Quelques jours après la fermeture définitive du gymnase Jeanne-Bernard, à Saint-Herblain en banlieue nantaise, où vivaient des centaines de migrants, un autre squat a ouvert ses portes à Nantes près du marché de Talensac.

Depuis début février, une soixantaine de personnes, dont une quinzaine de femmes et d’enfants, ont investi un bâtiment désaffecté de la ville appartenant à l’association sportive gaz électricité de Nantes (Asgen), et laissé vacant depuis un an. Ils sont pour la plupart originaires du Soudan, d’Érythrée, de Guinée et de Côte d’Ivoire.
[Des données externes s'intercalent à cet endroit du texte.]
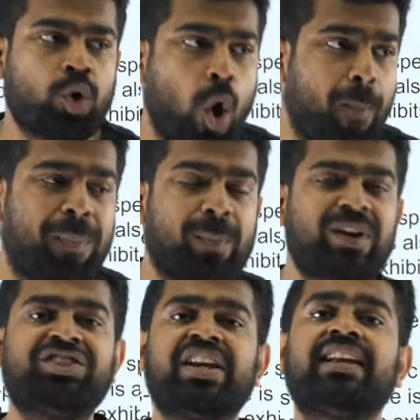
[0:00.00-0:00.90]

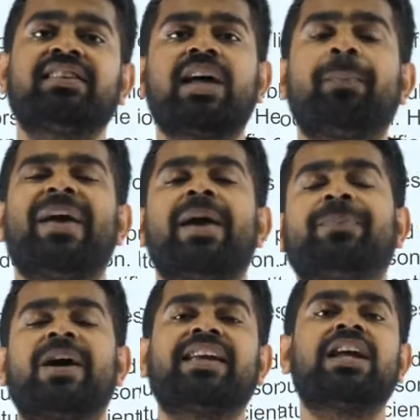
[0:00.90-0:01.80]
co-publishing the
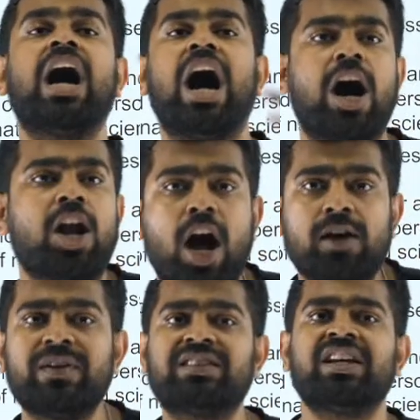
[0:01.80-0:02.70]
paper
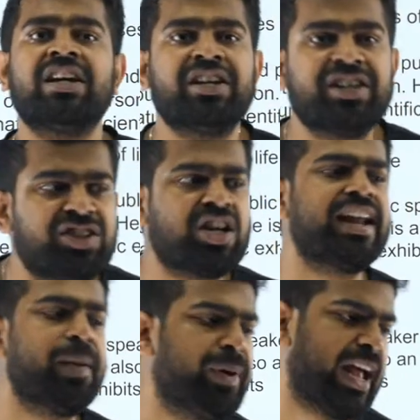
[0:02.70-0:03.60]
along with
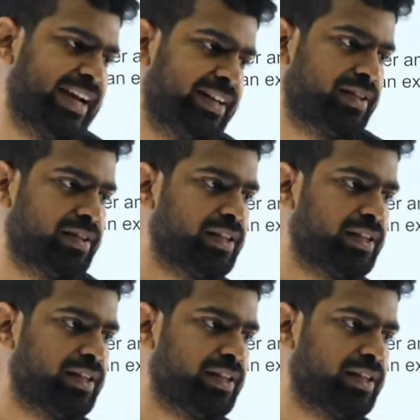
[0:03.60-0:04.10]
Richard Ebright.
Une vingtaine d’entre eux viennent du gymnase Jeanne-Bernard, selon l’association l’Autre cantine. Après la fermeture définitive fin janvier, plusieurs migrants étaient restés sur le carreau, selon les associations, en l'absence de solution d'hébergement proposée par les autorités. L’État s’était pourtant engagé début octobre à héberger la totalité des quelque 600 migrants du gymnase.
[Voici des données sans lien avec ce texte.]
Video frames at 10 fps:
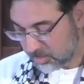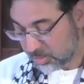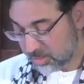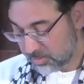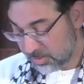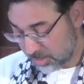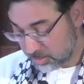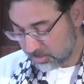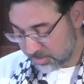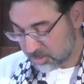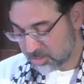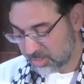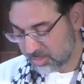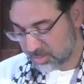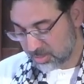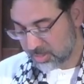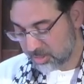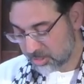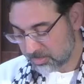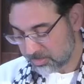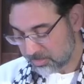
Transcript: with conviction and courage,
Tous "les migrants ont été pris en charge et réorientés. Il n’y a donc aucune des personnes de Jeanne-Bernard dans le nouveau squat de Talensac", assure au quotidien 20 Minutes la préfecture de Loire-Atlantique.

Évacuation demandée

Des propos qui sont en dehors des réalités, selon les militants de l’Autre cantine. "La préfecture est dans son rôle mais on est catégorique", affirme Stéphane, membre de l’association. "On peut même leur donner les noms des personnes concernées."
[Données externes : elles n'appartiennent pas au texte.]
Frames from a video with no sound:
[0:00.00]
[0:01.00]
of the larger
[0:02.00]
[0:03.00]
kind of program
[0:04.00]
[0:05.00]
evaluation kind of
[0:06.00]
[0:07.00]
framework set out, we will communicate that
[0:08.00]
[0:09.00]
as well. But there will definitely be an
Reste qu’à l’intérieur du bâtiment, la vie s’organise. L’Autre cantine les accompagne pour la mise en place des règles d’hygiène et de sécurité afin d’éviter tout incident. L’association va également organiser des permanences pour conseiller juridiquement les migrants.

Cependant, ce nouveau squat risque de rapidement fermer ses portes. Le propriétaire des lieux a d’ores et déjà déclaré vouloir demander l’évacuation du bâtiment.

Une information accueillie positivement par l’Autre cantine. "Tout ce qu’on demande, c’est que l’État fasse son devoir, à savoir la prise en charge et l’hébergement de tous les exilés", explique encore Stéphane qui ajoute : "Mais pour l’instant, la politique de dispersion mise en place par les autorités empêche les associations d’assurer un suivi et met encore plus les migrants dans une extrême précarité".